● Assignment: Output each entry verbatim. Leave the images out.

● Stored items:
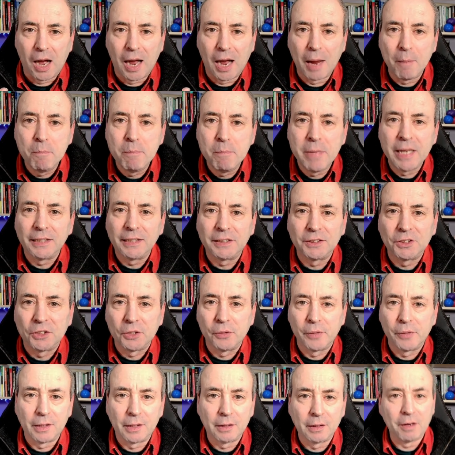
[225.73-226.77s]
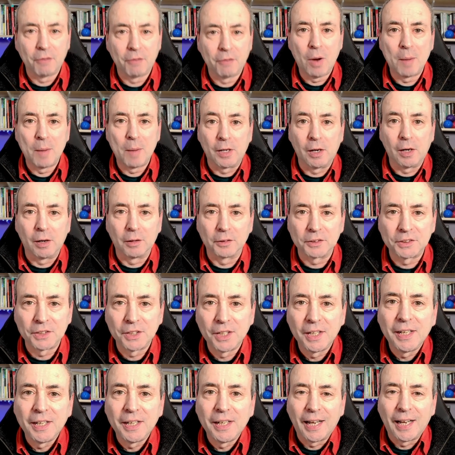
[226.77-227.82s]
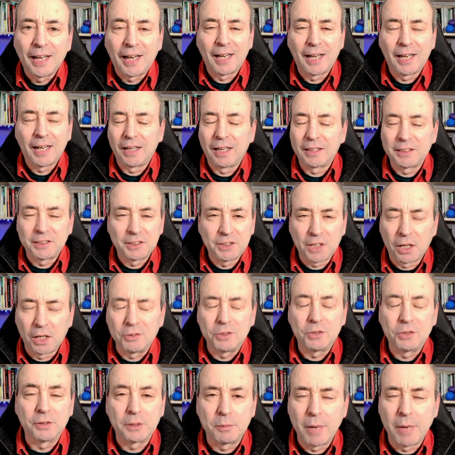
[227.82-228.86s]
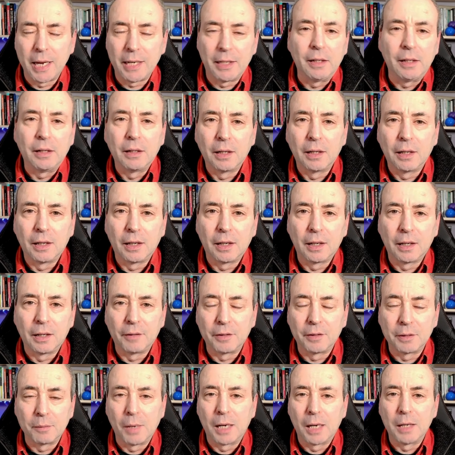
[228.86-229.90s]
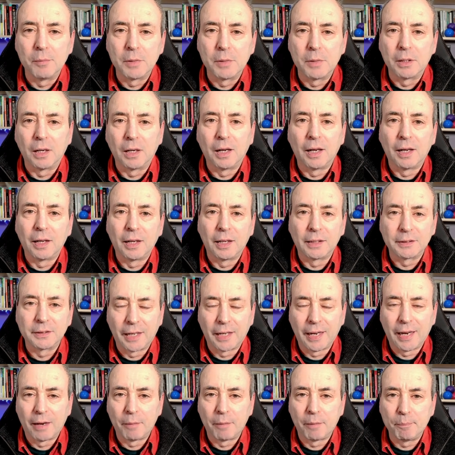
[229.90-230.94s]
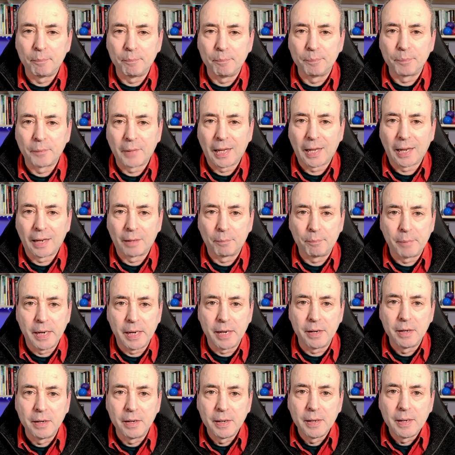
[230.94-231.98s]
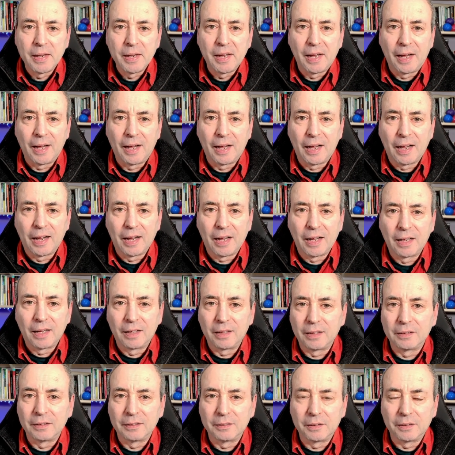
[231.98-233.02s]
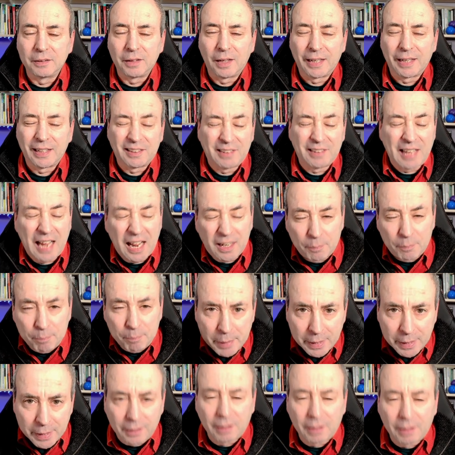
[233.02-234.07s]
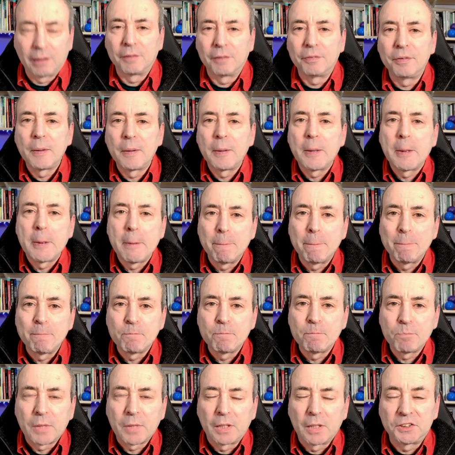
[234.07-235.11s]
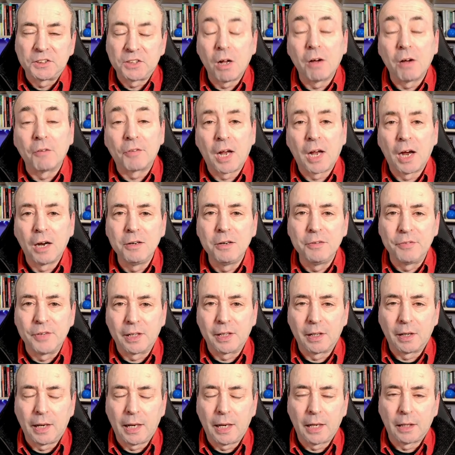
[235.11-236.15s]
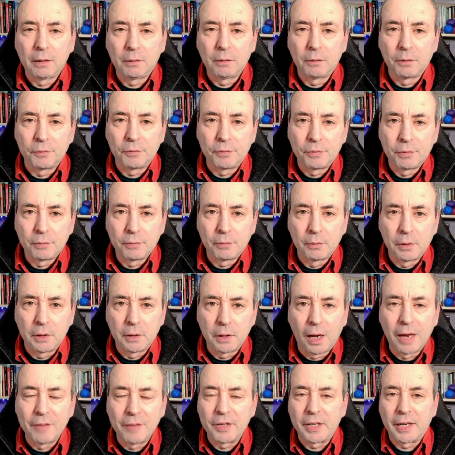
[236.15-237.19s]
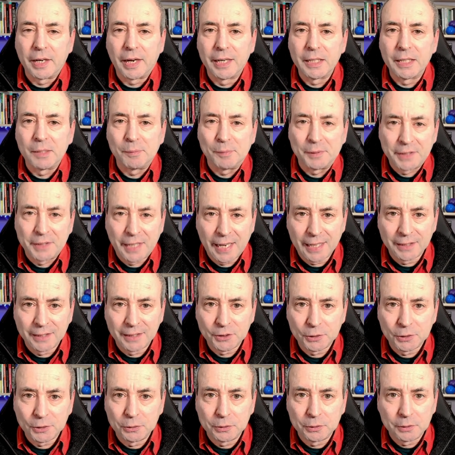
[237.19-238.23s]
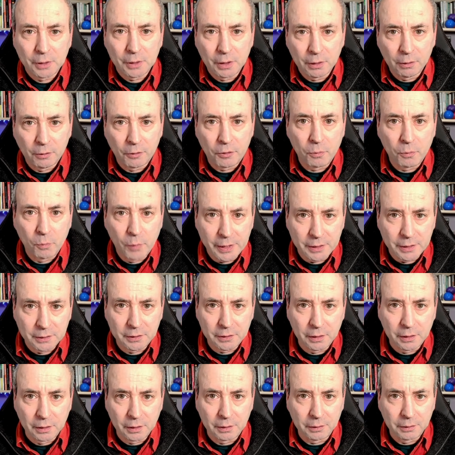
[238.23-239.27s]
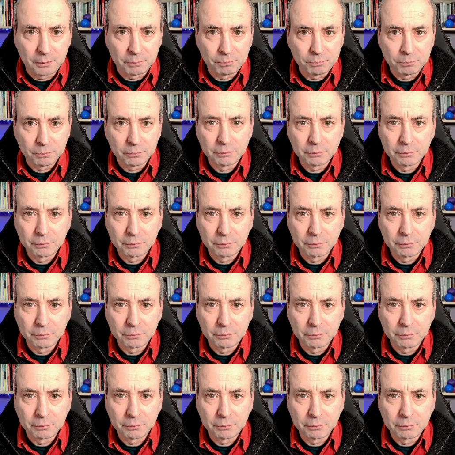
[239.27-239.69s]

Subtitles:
I miss doing live webinars. I just don't do as many at the moment as I have had been. I had a big kind of the start of COVID. I had a lot of live engagements cancelled. A lot of them went to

● Solution below:
[225.73-226.77s]
[226.77-227.82s]
[227.82-228.86s]
[228.86-229.90s]
[229.90-230.94s]
[230.94-231.98s]
[231.98-233.02s]
[233.02-234.07s]
[234.07-235.11s]
[235.11-236.15s]
[236.15-237.19s]
[237.19-238.23s]
[238.23-239.27s]
[239.27-239.69s]

Subtitles:
I miss doing live webinars. I just don't do as many at the moment as I have had been. I had a big kind of the start of COVID. I had a lot of live engagements cancelled. A lot of them went to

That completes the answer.